Inspiration
I was inspired by a friend who was always struggling to find that extra $100 every six months to take any kind of break or splurge on herself. Despite paying the same bills repeatedly, they just couldn’t seem to get ahead. It wasn’t about earning more—it was about being smarter with the timing of their payments. I wanted to help people like them optimize their finances, giving them the chance to save a little more by managing their payment schedules better
What it does
Time It is an algorithm designed to optimize the timing of bill payments by considering factors like late fees, interest earned on account balances, and potential savings from delaying payments. The core functionality of the system evaluates whether it is more beneficial to pay bills on time or delay them by a few days, based on the associated costs and benefits. For each bill, the algorithm calculates the impact of different payment timings and selects the one that maximizes savings (e.g., from interest or minimal late fees).
How we built it
We built the algorithm using educated generalizations to create a proof of concept. By focusing on late fees, we could see how small changes in payment timing could make a significant impact. We started by considering only late fees, but the algorithm is designed to be extensible for future factors such as overdraft fees and interest accumulation.

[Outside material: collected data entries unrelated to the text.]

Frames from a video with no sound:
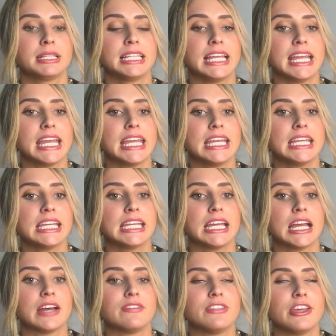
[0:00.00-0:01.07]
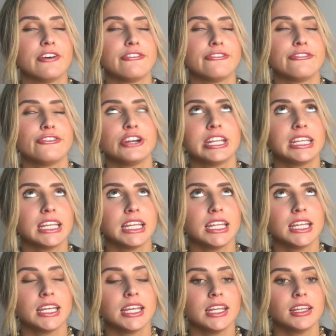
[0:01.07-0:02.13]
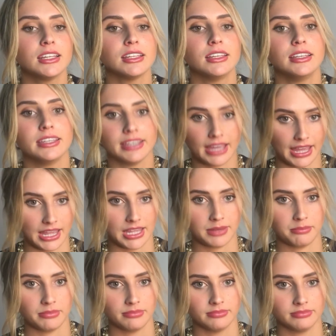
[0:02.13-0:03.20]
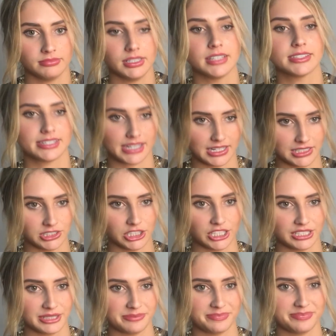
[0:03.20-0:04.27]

Play of the freaking game. Let's take a look.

The key was to manually research the impacts and iteratively build the algorithm for handling timing decisions.
Challenges we ran into
The biggest challenge was incorporating multiple factors and understanding all the dependencies involved. Each factor (such as late fees, account interest, overdraft fees) could have a different effect depending on the context. It was difficult to account for all possibilities at once, so we focused on solving one factor at a time. We found that it was more manageable to isolate variables and test the system with a single influence before expanding it to other factors.
Accomplishments that we're proud of
We’re proud of discovering the different impacts between factors in real finance and how much timing decisions can affect one’s financial situation. The algorithm proved that delaying payments for the right reasons (and within the maximum allowed late days) could lead to better savings. The proof of concept was validated through manual research, which showed the algorithm's potential to make a meaningful difference.
What we learned
We learned a great deal about how multiple financial factors interact and how timing decisions can have complex outcomes. The process of creating the algorithm revealed the importance of optimizing for factors like late fees, interest rates, and savings, and how each of these elements requires careful consideration. We also realized that focusing on a single factor at a time can lead to more manageable and accurate solutions before scaling up to more complex scenarios.
What's next for Time It
Currently, the algorithm only excels in accounting for late fees, but we recognize that other factors—such as overdraft fees, account balance fluctuations, and interest accumulation—can also influence the optimal timing of bill payments. We plan to expand the model to include these additional factors and further refine the decision-making process. This will allow for a more comprehensive approach to managing personal finances, making the algorithm more useful in real-world applications.